At Princeton Fong studied under Kurt Weitzmann and George Rowley, and earned his B.A. in European history and M.F.A. in medieval art history. In 1954, he joined the faculty of Princeton while still studying for his Ph.D., which he received in 1958. His Ph.D. dissertation on the history of Chinese art was published by the Freer Gallery of Art as The Lohans and a Bridge to Heaven (1958).

== Career ==
In 1959, Wen Fong and Frederick W. Mote co-founded the first doctoral program in Chinese art and archaeology in the United States, which was expanded to include Japan in 1962. From 1970 to 1973, he served as Chair of Princeton's Department of Art and Archaeology. He was a curator at the Art Museum of Princeton University for Asian art, and helped build the John B. Elliott Collection of Chinese Calligraphy, considered one of the best outside of China. In 1971, he was named Edwards S. Sanford Professor of Art History. He retired from Princeton in 1999, after a 45-year career. He subsequently taught at Tsinghua University from 2004 to 2007 and Zhejiang University from 2009 to 2012.

From 1971 to 2000, Fong also served as a special consultant, and later consultative chairman, for Asian art at the Metropolitan Museum of Art. At the Met, he had an influential debate with art historian James Cahill over the authenticity of The Riverbank, a famous 10th-century painting attributed to the Southern Tang master Dong Yuan. It was purchased and donated to the museum by the financier Oscar Tang, Fong's brother-in-law. Cahill made an explosive argument that the painting was a fake created by the 20th-century master painter and forger Zhang Daqian, while Fong disagreed with his finding. The dispute remains unresolved. Despite their disagreement, Cahill made a presentation praising Fong's scholarship and friendship at a 2006 Princeton symposium held in Fong's honor.

Fong also served as Corresponding Research Fellow at the Institute of History and Philology of Academia Sinica in Taiwan and was elected as an academician of Academia Sinica in 1992. He was also elected to the American Philosophical Society that same year.

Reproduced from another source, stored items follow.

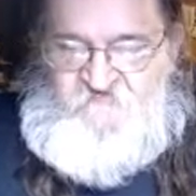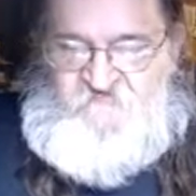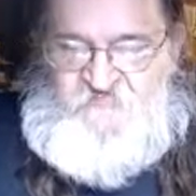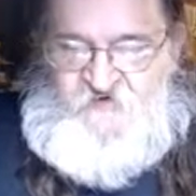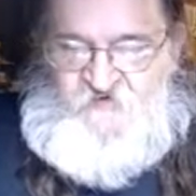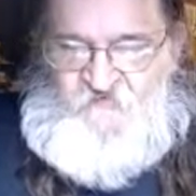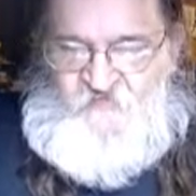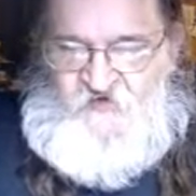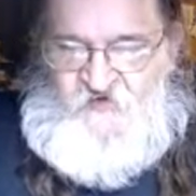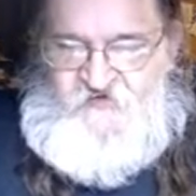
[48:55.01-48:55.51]

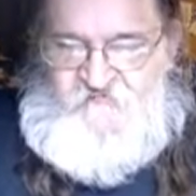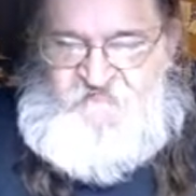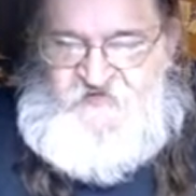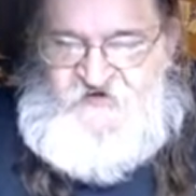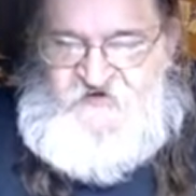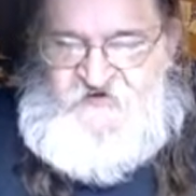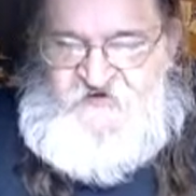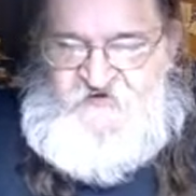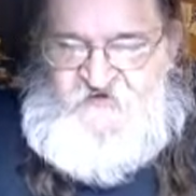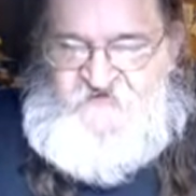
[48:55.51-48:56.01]
but we've
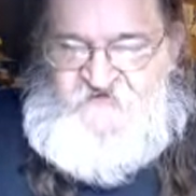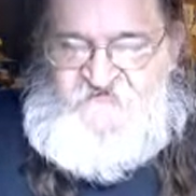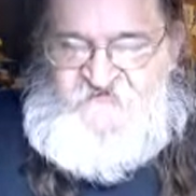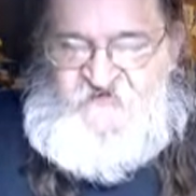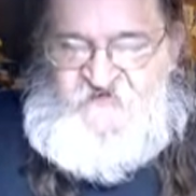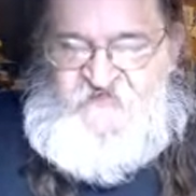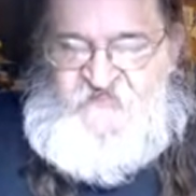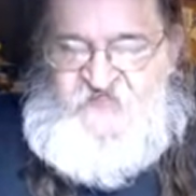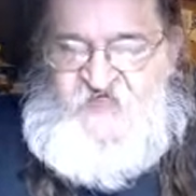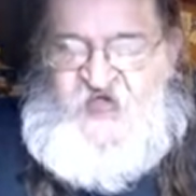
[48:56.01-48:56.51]
been
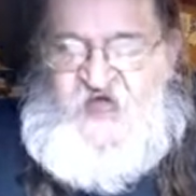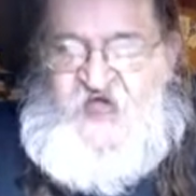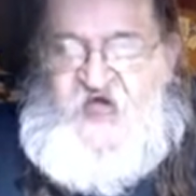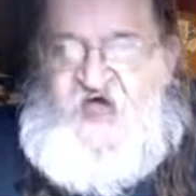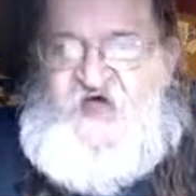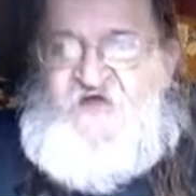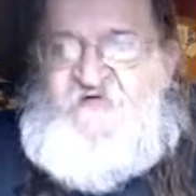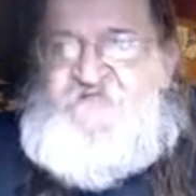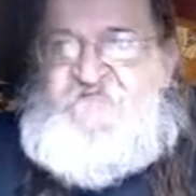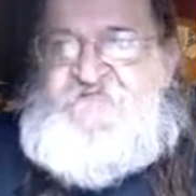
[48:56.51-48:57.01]
using
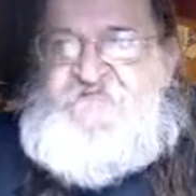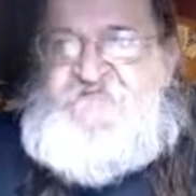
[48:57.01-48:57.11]
that.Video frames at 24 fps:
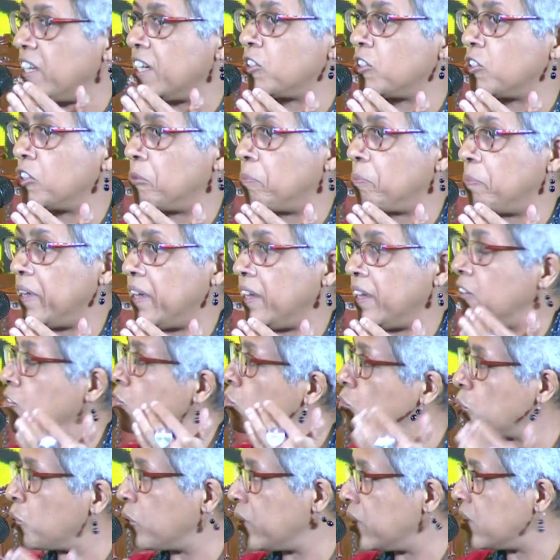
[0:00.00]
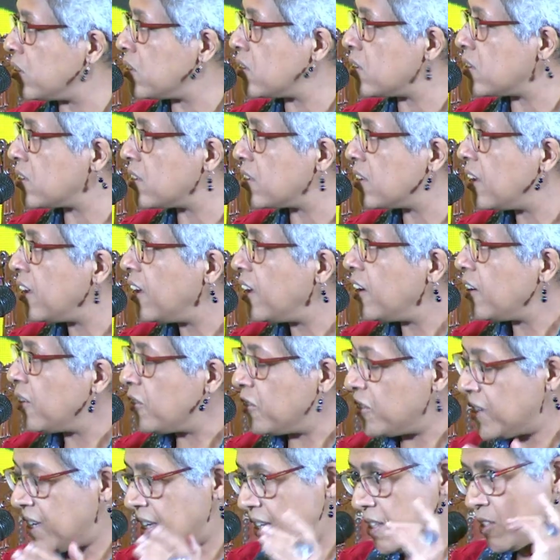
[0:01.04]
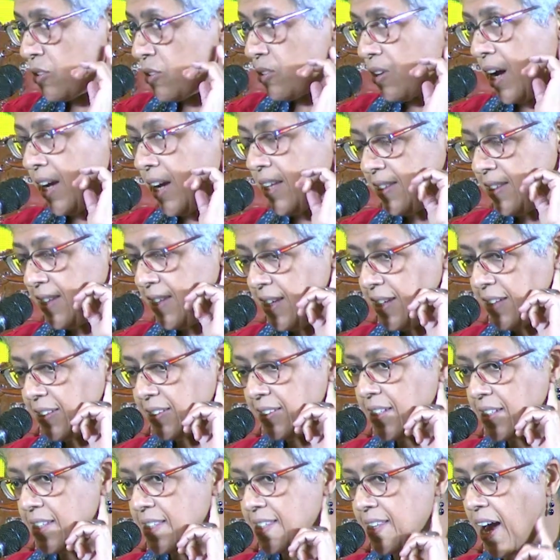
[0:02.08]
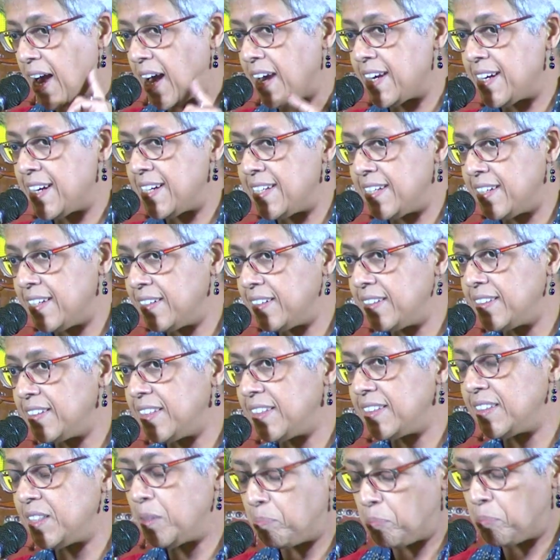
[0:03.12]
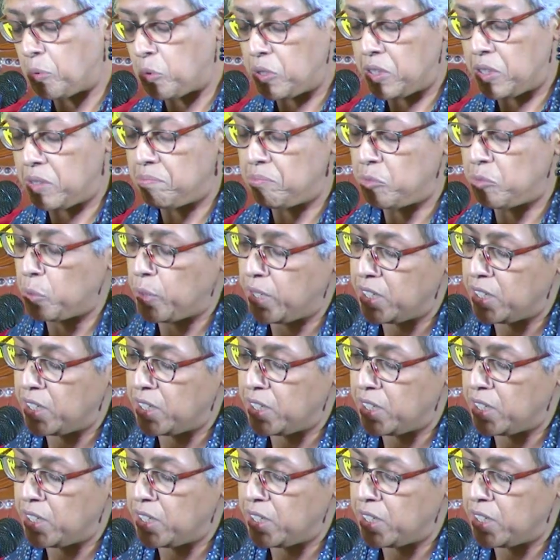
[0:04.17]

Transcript: could be in ruins. Okay, so I think this idea that the poem will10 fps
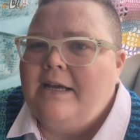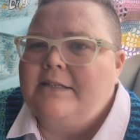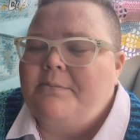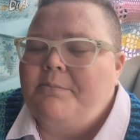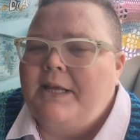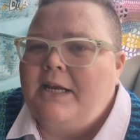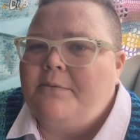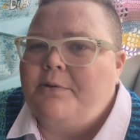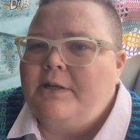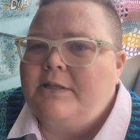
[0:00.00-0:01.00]
because I'm planning
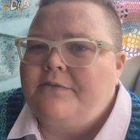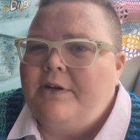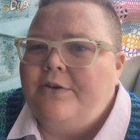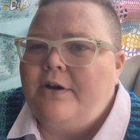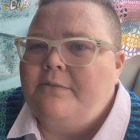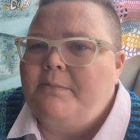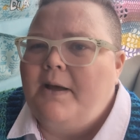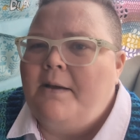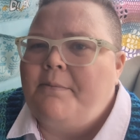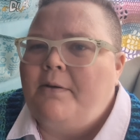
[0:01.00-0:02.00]
on putting this video
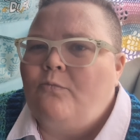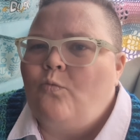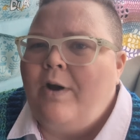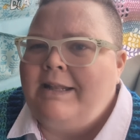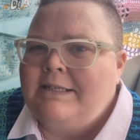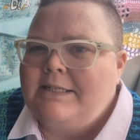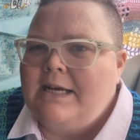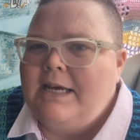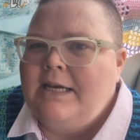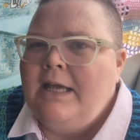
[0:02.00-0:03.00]
up on
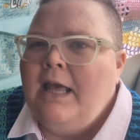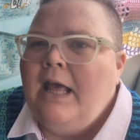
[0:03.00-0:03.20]
Wednesday.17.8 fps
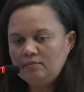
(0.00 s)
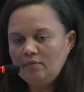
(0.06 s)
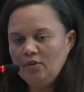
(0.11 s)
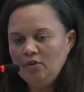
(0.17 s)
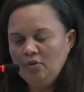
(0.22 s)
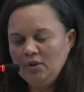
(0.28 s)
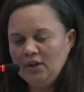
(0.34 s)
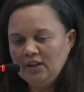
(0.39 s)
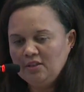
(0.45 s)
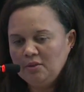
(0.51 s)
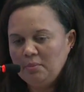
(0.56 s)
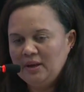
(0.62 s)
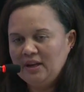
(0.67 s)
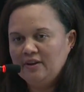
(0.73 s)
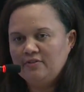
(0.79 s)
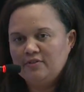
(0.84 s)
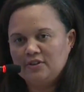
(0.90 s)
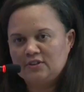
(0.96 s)
you get the
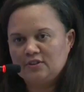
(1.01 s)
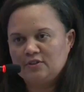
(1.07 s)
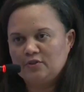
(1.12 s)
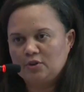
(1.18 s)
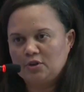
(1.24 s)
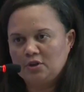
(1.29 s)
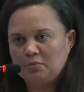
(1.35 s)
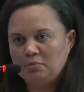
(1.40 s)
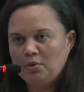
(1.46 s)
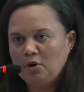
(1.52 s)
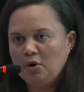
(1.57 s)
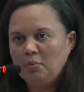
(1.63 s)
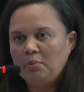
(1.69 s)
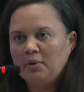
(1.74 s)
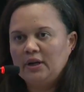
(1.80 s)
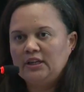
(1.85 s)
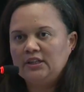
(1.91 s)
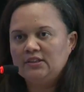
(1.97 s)
benefits of a good pore
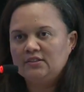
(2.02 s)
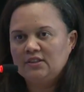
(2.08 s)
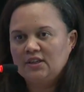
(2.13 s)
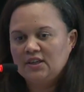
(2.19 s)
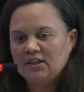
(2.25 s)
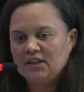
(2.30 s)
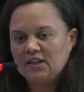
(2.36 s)
point.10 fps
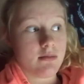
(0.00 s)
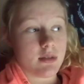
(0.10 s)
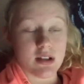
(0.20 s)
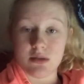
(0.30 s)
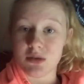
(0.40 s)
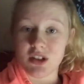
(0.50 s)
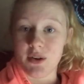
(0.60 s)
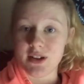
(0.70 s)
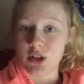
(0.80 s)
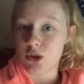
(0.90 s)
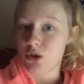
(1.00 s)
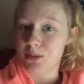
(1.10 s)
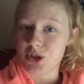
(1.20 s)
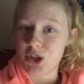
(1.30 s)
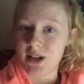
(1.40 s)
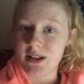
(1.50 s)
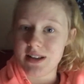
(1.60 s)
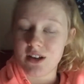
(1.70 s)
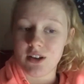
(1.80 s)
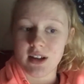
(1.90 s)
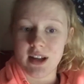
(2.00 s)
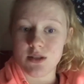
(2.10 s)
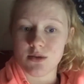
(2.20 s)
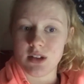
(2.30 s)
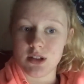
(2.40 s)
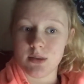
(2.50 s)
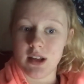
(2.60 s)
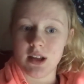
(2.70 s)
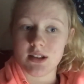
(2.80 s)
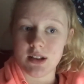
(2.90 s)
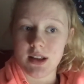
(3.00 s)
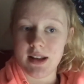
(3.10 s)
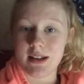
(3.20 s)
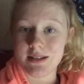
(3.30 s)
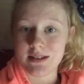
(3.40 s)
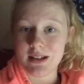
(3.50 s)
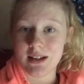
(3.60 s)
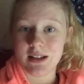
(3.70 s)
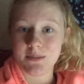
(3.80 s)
because I wasn't going to Youth Opportunities that got cancelled this week because the lady is sick.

Legacy The Wen C. and Constance Fong Library，a specialized art and archaeology library at the Zhejiang University Museum of Art and Archaeology is named in his honour. It was Wen Fong who suggested creating China's first teaching museum focused on undergraduate art history at Zhejiang University.

== Personal life ==
In the 1950s, Fong married Constance Tang Fong (唐志明), whom he had met at the Museum of Fine Arts, Boston. They had three children: Laurence, Peter, and Serena.

On October 3, 2018, Fong died in Princeton, New Jersey, of leukemia, aged 88.

==Selected publications==
- Streams and Mountains without End: A Northern Sung Handscroll and Its Significance in the History of Early Chinese Painting, co-authored with Sherman E. Lee (Artibus Asiae, 1955; 2nd edition, 1967).
- The Lohans and a Bridge to Heaven (Freer Gallery of Art, 1958).
- Summer Mountains: The Timeless Landscape (Metropolitan Museum of Art, 1975).
- Returning Home: Tao-chi’s Album of Landscapes and Flowers (George Braziller, 1976).
- The Great Bronze Age of China: An Exhibition from the People’s Republic of China, editor (Metropolitan Museum of Art, 1980).
- Images of the Mind: Selections from the Edward L. Elliot Family and John B. Elliot Collections of Chinese Calligraphy and Painting at the Art Museum, Princeton University (Princeton University Art Museum, 1984).
- Beyond Representation: Chinese Painting and Calligraphy, 8th–14th Century (Metropolitan Museum of Art and Yale University Press, 1992).
- Possessing the Past: Treasures from the National Palace Museum, Taipei (Metropolitan Museum of Art and H. N. Abrams, 1996).
- The Embodied Image: Chinese Calligraphy from the John B. Elliot Collection, co-authored with Robert E. Harrist, Jr., et al. (Princeton University Art Museum, and H. N. Abrams, 1999).
- Along the Riverbank: Chinese Paintings from the C. C. Wang Family Collection (Metropolitan Museum of Art, 1999).
- Between Two Cultures: Late-Nineteenth- and Twentieth-Century Chinese Paintings from the Robert H. Ellsworth Collection in the Metropolitan Museum of Art (Metropolitan Museum of Art and Yale University Press, 2001).